Furto di energia elettrica. Arrestati tre imprenditori con il “pezzotto” sul contatore

Pensavano di farla franca ma sono stati beccati dai carabinieri

CAIVANO – Nel quadro della quotidiana attività di polizia economico-finanziaria posta in essere dalla guardia di finanza sul territorio, i finanzieri del comando provinciale di napoli hanno arrestato in flagranza di reato tre imprenditori di Caivano per il reato di furto aggravato di energia elettrica in danno di Enel spa.

I primi due erano soci di una nota attività di macellazione carni e il terzo di un panificio.
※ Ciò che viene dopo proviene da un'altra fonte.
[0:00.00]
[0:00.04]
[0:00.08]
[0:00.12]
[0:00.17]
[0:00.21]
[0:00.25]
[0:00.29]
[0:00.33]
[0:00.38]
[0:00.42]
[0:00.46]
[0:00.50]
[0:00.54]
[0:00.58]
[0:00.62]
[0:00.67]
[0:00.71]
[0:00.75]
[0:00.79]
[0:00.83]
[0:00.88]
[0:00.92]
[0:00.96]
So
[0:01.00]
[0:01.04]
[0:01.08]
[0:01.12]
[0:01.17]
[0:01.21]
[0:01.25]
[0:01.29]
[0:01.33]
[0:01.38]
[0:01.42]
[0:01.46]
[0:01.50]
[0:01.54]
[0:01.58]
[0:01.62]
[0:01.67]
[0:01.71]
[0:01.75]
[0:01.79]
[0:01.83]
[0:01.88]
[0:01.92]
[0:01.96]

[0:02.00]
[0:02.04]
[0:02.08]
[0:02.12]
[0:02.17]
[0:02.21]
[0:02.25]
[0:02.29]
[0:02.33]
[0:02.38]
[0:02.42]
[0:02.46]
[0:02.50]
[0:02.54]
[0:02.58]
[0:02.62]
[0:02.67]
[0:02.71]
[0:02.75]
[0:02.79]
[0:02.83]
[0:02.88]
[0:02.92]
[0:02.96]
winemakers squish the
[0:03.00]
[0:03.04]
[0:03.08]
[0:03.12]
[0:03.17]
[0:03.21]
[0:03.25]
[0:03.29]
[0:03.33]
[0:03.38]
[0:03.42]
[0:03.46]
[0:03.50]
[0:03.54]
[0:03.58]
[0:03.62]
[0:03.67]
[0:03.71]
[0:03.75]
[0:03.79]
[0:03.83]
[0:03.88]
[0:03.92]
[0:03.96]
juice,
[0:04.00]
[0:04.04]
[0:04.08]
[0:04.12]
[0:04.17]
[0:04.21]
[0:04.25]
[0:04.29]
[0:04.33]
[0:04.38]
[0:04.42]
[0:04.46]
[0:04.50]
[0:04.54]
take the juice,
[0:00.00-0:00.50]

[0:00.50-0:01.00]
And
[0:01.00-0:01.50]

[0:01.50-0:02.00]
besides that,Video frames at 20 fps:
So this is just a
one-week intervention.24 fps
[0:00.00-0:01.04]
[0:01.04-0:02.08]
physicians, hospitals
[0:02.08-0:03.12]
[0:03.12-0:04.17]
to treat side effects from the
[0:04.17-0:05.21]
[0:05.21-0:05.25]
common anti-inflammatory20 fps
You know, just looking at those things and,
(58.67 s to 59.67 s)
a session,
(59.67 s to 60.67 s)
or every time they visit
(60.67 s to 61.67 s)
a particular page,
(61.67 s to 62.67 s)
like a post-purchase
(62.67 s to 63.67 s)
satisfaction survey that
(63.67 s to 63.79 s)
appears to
In particolare, nell’ambito di indagini di polizia giudiziaria delegate dalla procura di Napoli nord, a seguito di intervento presso il laboratorio delle due attività commerciali, i finanzieri del gruppo di Frattamaggiore hanno riscontrato la presenza di un grosso magnete apposto sulla parte superiore dei contatori posti a servizio dell’utenza installata per alimentare l’operatività delle aziende.

L’intervento tecnico richiesto a personale specializzato dell’enel permetteva di constatare – mediante sistema di analisi del p.o.d. (point of delivery) – che la macelleria, pur avendo regolarmente utilizzato macchinari e strumentazioni utili all’operatività dell’azienda, aveva realizzato un risparmio di spesa dell’86% ammontante a circa 18.000 euro negli ultimi 5 anni, mentre, l’altra attività aveva realizzato un risparmio di spesa del 76% ammontante a circa 13.500 euro negli ultimi 2 anni.

Le fiamme gialle, al termine delle operazioni, dopo aver informato il pm di turno, ponevano agli arresti domiciliari i tre responsabili per il reato di furto aggravato. I responsabili della macelleria, dopo essere stati giudicati per direttissima, sono stati condannati a 8 mesi di reclusione dal tribunale di Napoli nord. Il terzo imprenditore, invece, giudicato dal medesimo tribunale, è stato condannato alla pena di 8 mesi di reclusione.